[[ SUPPLIED RECORDS open ]]
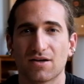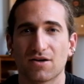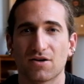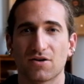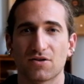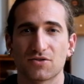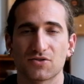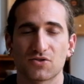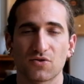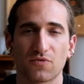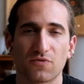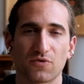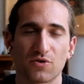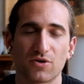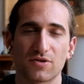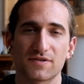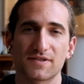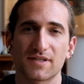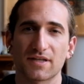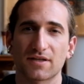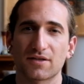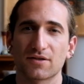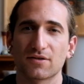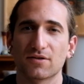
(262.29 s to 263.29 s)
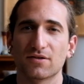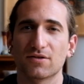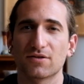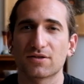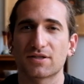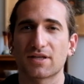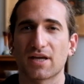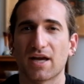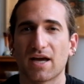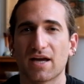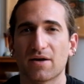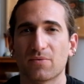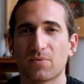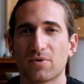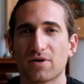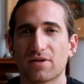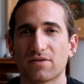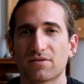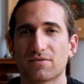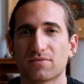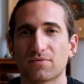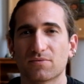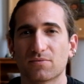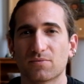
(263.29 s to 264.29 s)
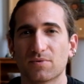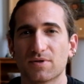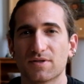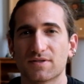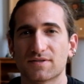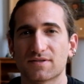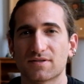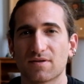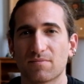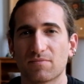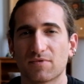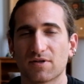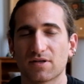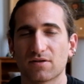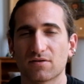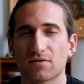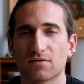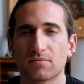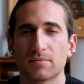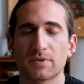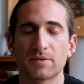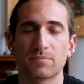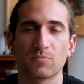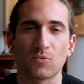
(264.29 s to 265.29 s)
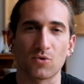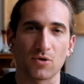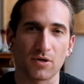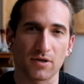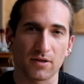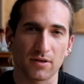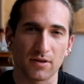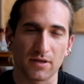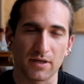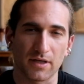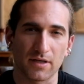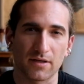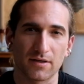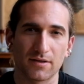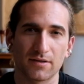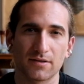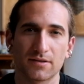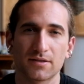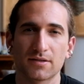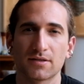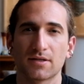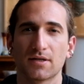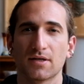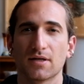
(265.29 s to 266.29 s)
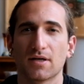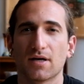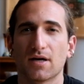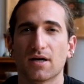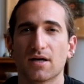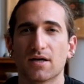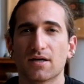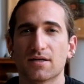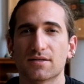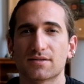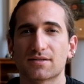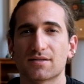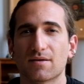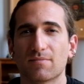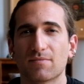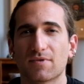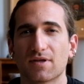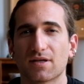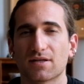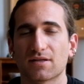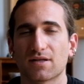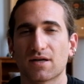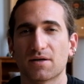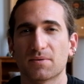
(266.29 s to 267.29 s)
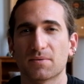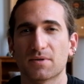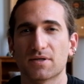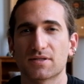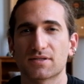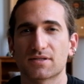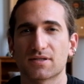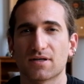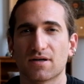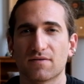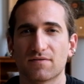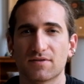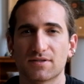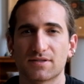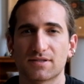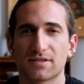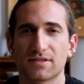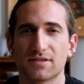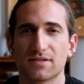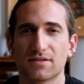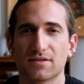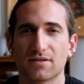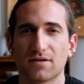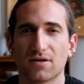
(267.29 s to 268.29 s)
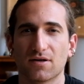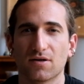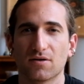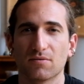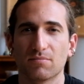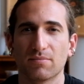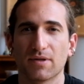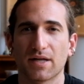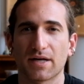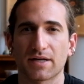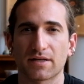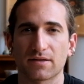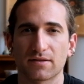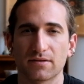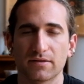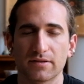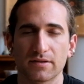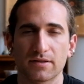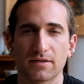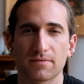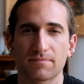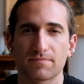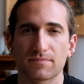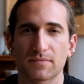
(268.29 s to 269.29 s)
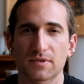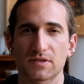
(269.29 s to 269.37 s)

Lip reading: So for the second look, I went with something a little bit more layered, something that was obviously an all black look.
[[ SUPPLIED RECORDS closed ]]
Repeat the listing in full and to the letter, excluding every image.

(262.29 s to 263.29 s)
(263.29 s to 264.29 s)
(264.29 s to 265.29 s)
(265.29 s to 266.29 s)
(266.29 s to 267.29 s)
(267.29 s to 268.29 s)
(268.29 s to 269.29 s)
(269.29 s to 269.37 s)

Lip reading: So for the second look, I went with something a little bit more layered, something that was obviously an all black look.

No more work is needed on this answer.